**Data for this exercise**
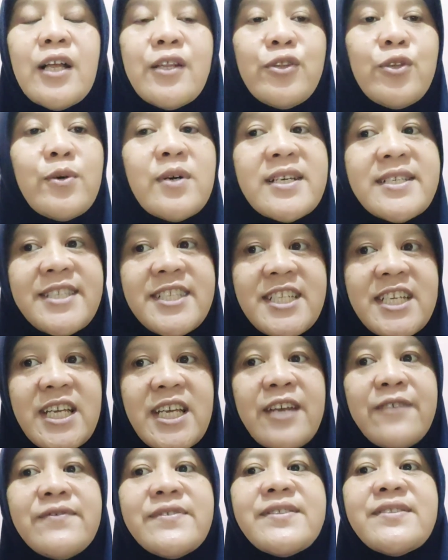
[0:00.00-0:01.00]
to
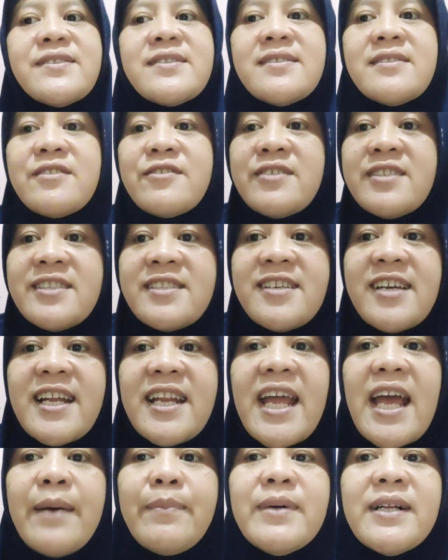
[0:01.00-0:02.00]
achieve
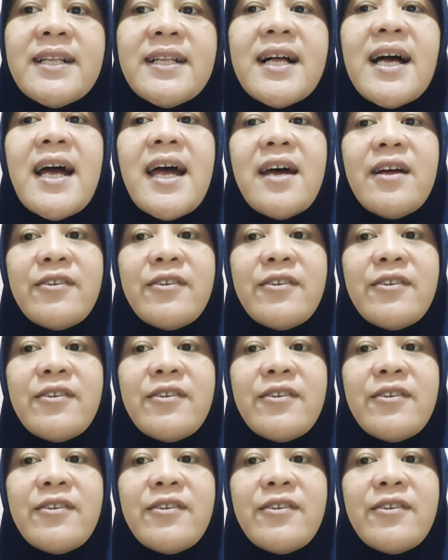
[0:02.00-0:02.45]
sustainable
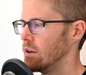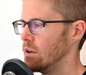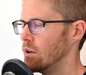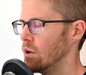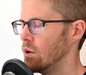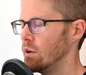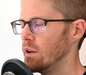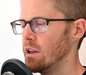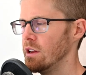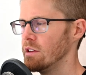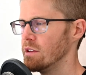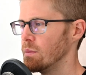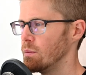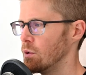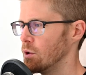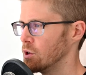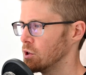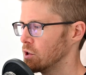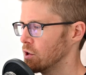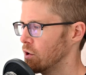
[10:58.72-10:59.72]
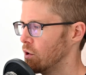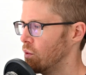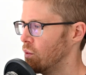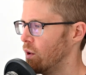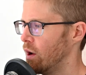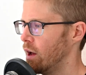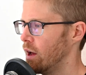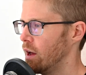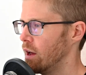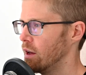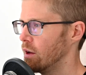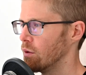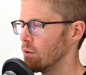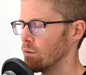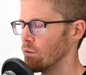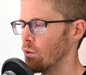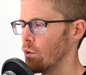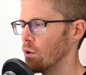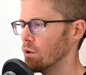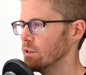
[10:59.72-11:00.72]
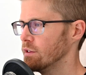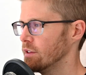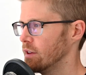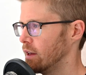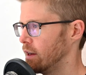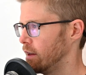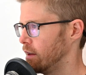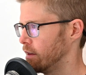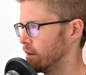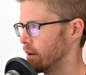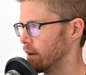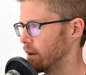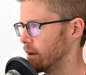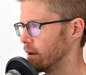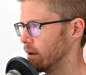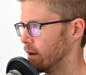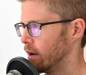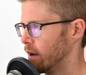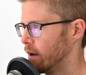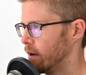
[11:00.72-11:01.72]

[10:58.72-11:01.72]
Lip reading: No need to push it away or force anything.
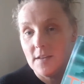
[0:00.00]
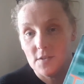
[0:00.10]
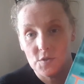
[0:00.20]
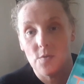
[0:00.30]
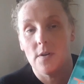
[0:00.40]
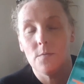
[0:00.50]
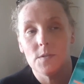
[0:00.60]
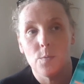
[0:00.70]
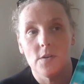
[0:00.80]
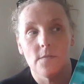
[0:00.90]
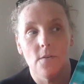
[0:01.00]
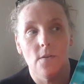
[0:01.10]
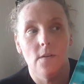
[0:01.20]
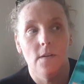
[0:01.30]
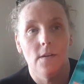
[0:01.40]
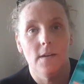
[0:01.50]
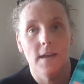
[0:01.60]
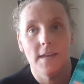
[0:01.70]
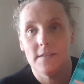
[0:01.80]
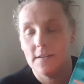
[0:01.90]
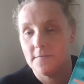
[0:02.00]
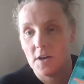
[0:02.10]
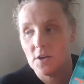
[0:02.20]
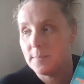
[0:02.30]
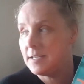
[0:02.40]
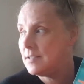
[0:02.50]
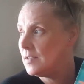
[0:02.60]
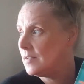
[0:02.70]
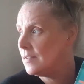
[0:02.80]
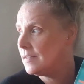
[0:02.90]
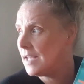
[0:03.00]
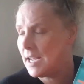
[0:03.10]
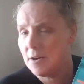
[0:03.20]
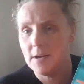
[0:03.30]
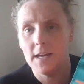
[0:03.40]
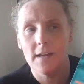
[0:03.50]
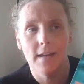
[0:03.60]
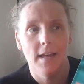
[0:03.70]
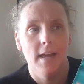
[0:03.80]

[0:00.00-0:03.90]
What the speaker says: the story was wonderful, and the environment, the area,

**What this task involves**
An exact repetition of the listing is needed, with the pictures dropped.

**Reply**
[0:00.00-0:01.00]
to
[0:01.00-0:02.00]
achieve
[0:02.00-0:02.45]
sustainable
[10:58.72-10:59.72]
[10:59.72-11:00.72]
[11:00.72-11:01.72]

[10:58.72-11:01.72]
Lip reading: No need to push it away or force anything.
[0:00.00]
[0:00.10]
[0:00.20]
[0:00.30]
[0:00.40]
[0:00.50]
[0:00.60]
[0:00.70]
[0:00.80]
[0:00.90]
[0:01.00]
[0:01.10]
[0:01.20]
[0:01.30]
[0:01.40]
[0:01.50]
[0:01.60]
[0:01.70]
[0:01.80]
[0:01.90]
[0:02.00]
[0:02.10]
[0:02.20]
[0:02.30]
[0:02.40]
[0:02.50]
[0:02.60]
[0:02.70]
[0:02.80]
[0:02.90]
[0:03.00]
[0:03.10]
[0:03.20]
[0:03.30]
[0:03.40]
[0:03.50]
[0:03.60]
[0:03.70]
[0:03.80]

[0:00.00-0:03.90]
What the speaker says: the story was wonderful, and the environment, the area,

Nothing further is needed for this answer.